Castelli and Petrikova followed behind, taking their own time to celebrate the incredible firsts for their nations and agencies. Before the crew got to work grabbing some items stowed on the lander, Petrikova approached Perry, extending a hand saying, "Here we have our new start, on even ground. Let us all run, together and with our new friends." With an exchange of handshakes among all parties, the crew removed flags and other initial items from storage compartments located in the Firelight-4’s intertank region and made their way to the crater rim. There each astronaut planted their respective flags, joining together to plant one more for JAXA as no Japanese astronaut was present this time. The flags were arranged in a diamond shape and in the middle the crew laid a plaque with a marble base containing the flags of the remaining nations contributing to Aurora along with an inscription reading, “Let us never forget what can be done with a shared dream and an infinite horizon.”

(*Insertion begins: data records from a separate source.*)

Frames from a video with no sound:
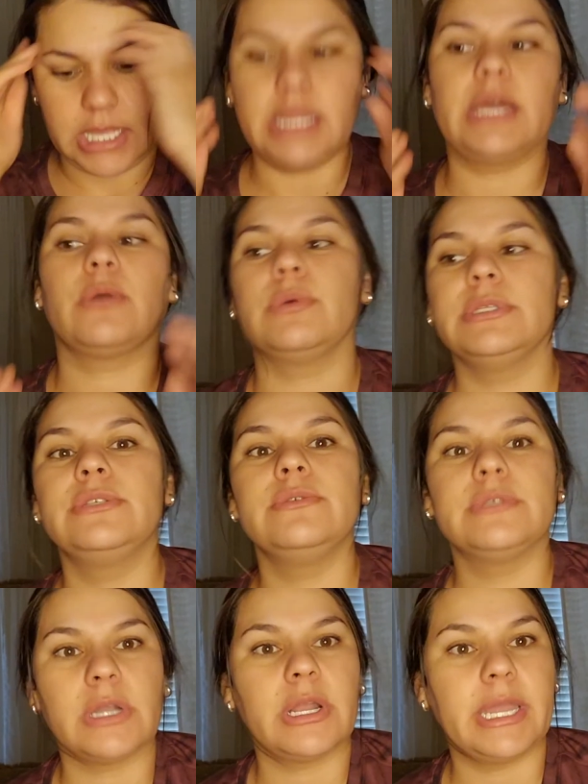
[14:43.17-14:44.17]
Like, once you
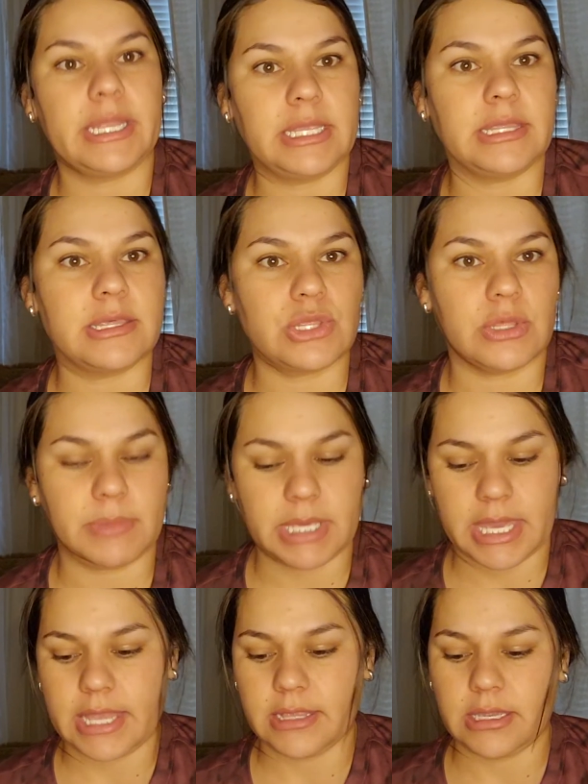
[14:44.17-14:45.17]
start hitting the gym
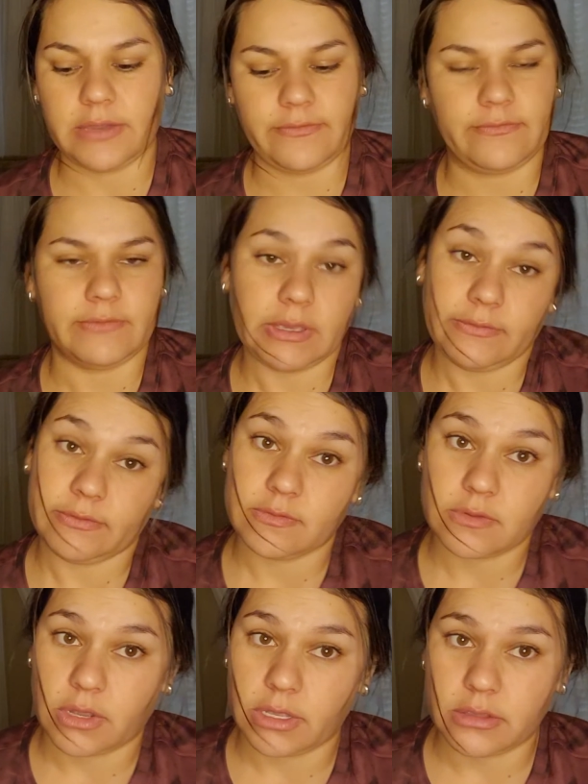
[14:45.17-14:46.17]
again, if you
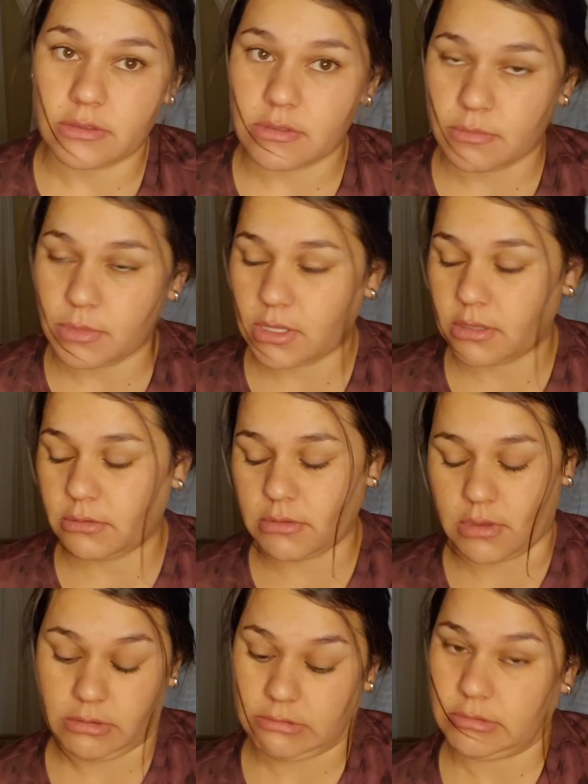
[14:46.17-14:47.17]
start hitting the gym again, I
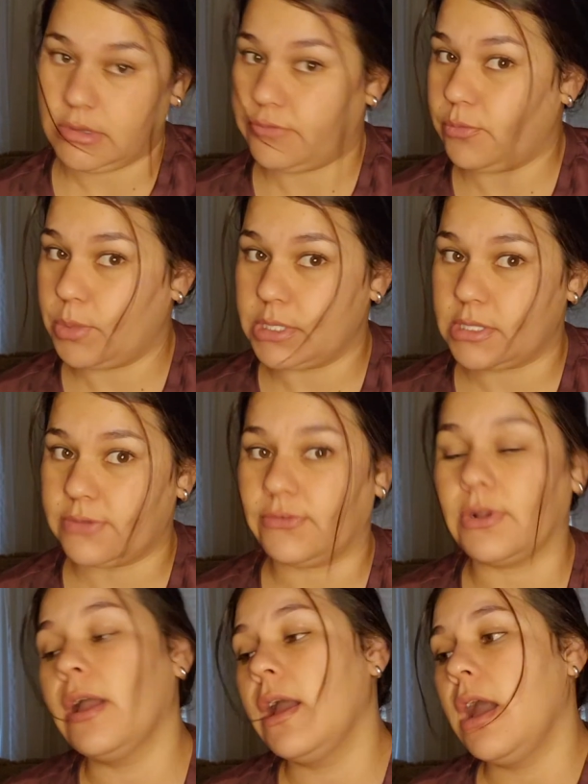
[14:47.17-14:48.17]
don't know, everybody's different.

Aside from celebration, some other small tasks were planned for the first of the two planned EVA’s. Most of these tasks actually involved Hermes, with the crew looking around and documenting the state of the lander in order to provide a point of insight midway through a mission, adding to what Stranger had afforded as a part of Aurora II. Castelli would conduct some prep-work for an ESA experiment looking into use of Lunar regolith mixed with soil from Earth in plant growth, for now simply scouting some spots around the crater for collection on the next EVA. Other than that some minor sample collection work was set aside to, among other things, check how much, if any, Taurus-Littrow had changed after the departure of Apollo 17. The field test for the TrACES suits were going well, aside from a few user-induced falls and were proving some, so-far, impressive capability. As the time set aside for EVA-1 ran out the crew climbed back into the lander, with Perry, in the process, expressing a lament that they were not able to bring up a Christmas tree with them. With the hatch closed and the cabin safely pressurized, the crew pulled off the dust-covered outer layer, taking care not to disturb them too much as they placed them in their duffel bag-like containers. Next up was some indoor tasks and another rest period as they prepared for the next day’s journey to the past, to Challenger's descent module.